ISTARI enabled OECD to predict high-growth firms using machine learning trained on historical web data. By enriching datasets with archived website content and time-based patterns, we delivered a reliable and scalable model for dynamic economic forecasting.
Limited ability to accurately forecast high-growth firms
The OECD wanted to better understand which companies were likely to exhibit significant growth, but faced major obstacles. Manual methods lacked scalability and insight, and there was limited access to suitable historical data for training predictive models. Without a data-rich, time-based foundation, building a reliable system for forecasting high-growth firms remained out of reach.

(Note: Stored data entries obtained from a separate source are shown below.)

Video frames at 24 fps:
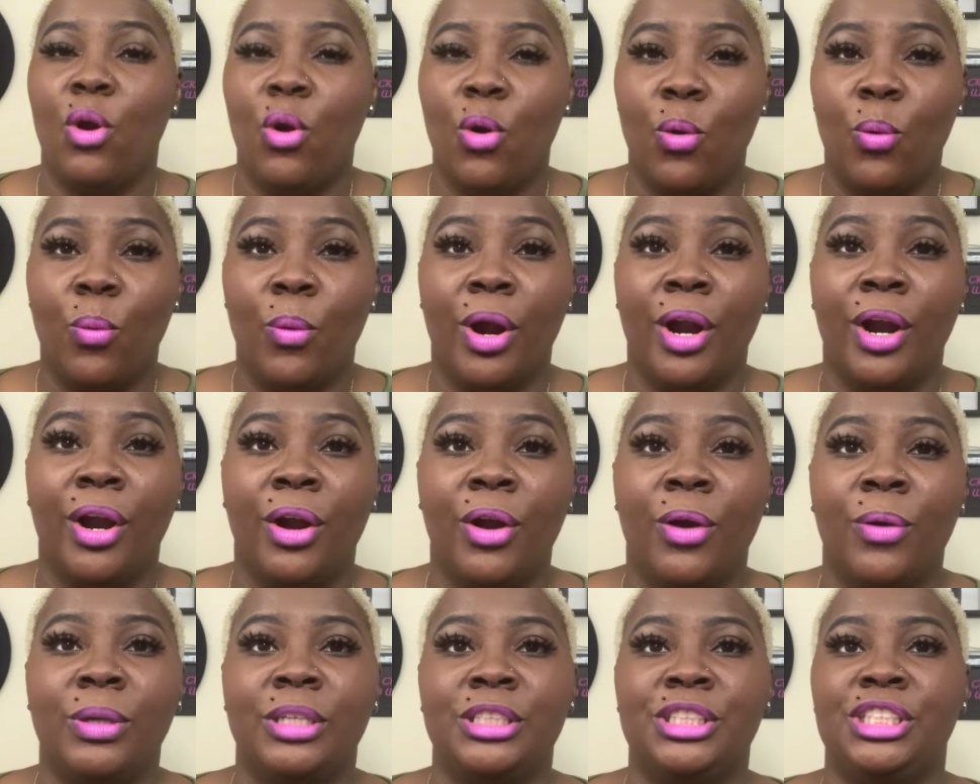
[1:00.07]
whole
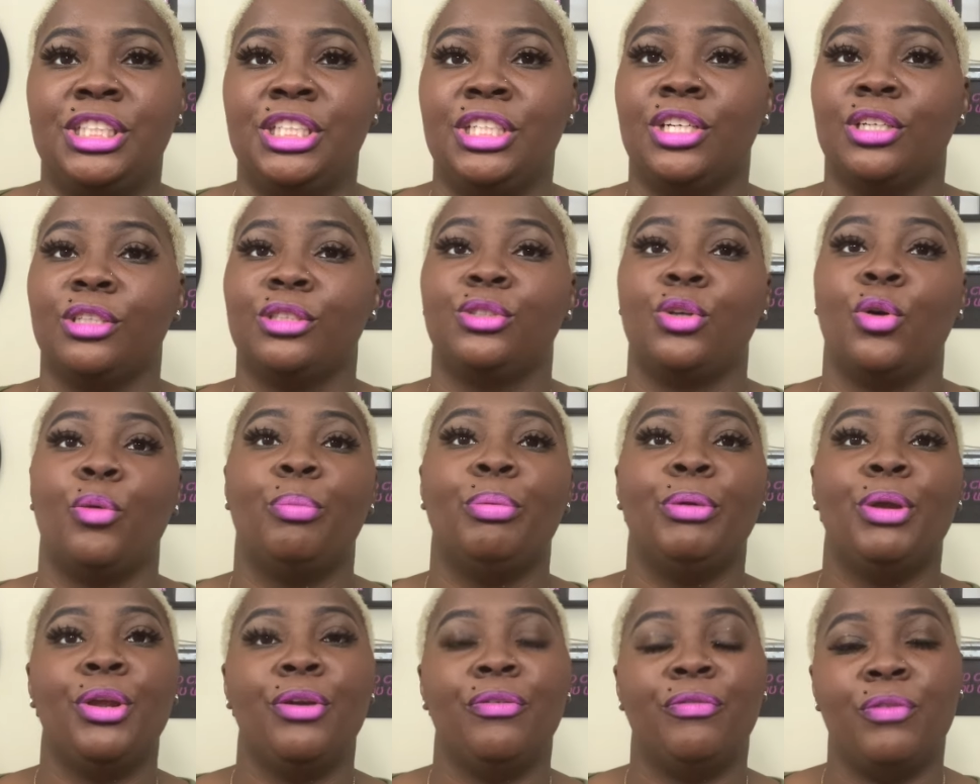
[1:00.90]
world and she looks so
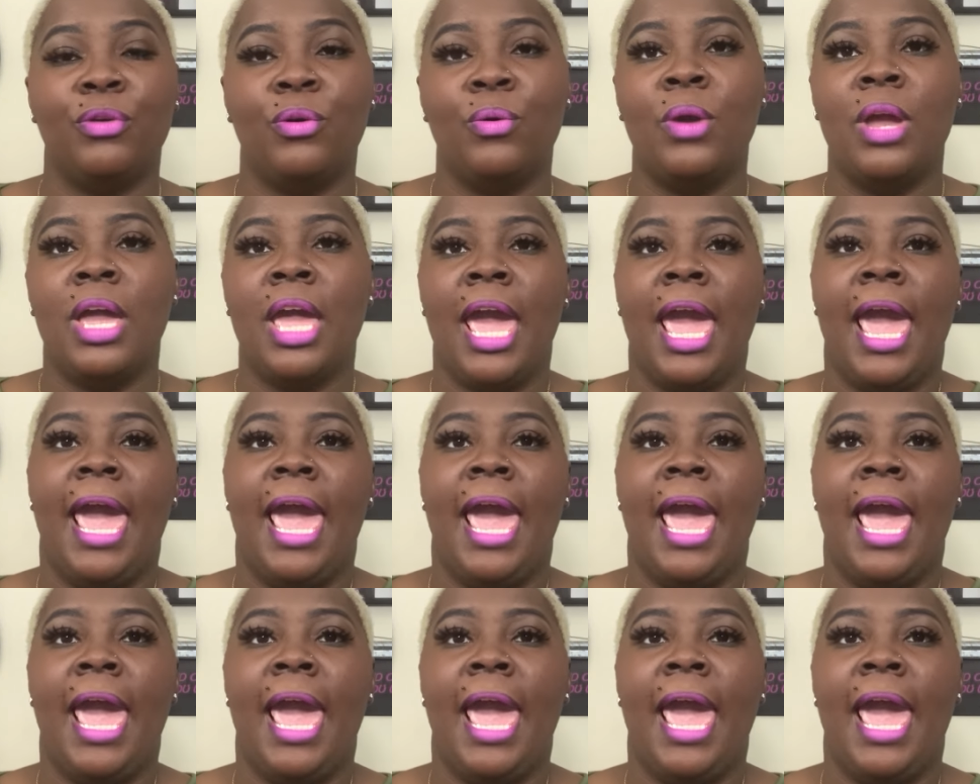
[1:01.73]
beautiful.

Training machine learning models with archived web data and metadata
ISTARI began by enriching the OECD’s company list with archived web data collected through intelligent web scraping. We extracted not only content but also metadata and timestamps, which enabled time-series analysis. Using this enriched dataset, ISTARI developed multiple machine learning models to predict high-growth indicators, then tested and refined them to identify the most accurate approach based on real historical patterns.
Scalable growth prediction powered by historical insights
OECD now has a robust and scalable machine learning model built on rich historical web data, enabling smarter economic forecasting. The final model was delivered to the client for in-house use. It allows OECD teams to run predictive analyses on their company data with greater accuracy and confidence. By leveraging web data and AI, they have dramatically reduced manual effort while gaining deeper insight into firm-level growth potential.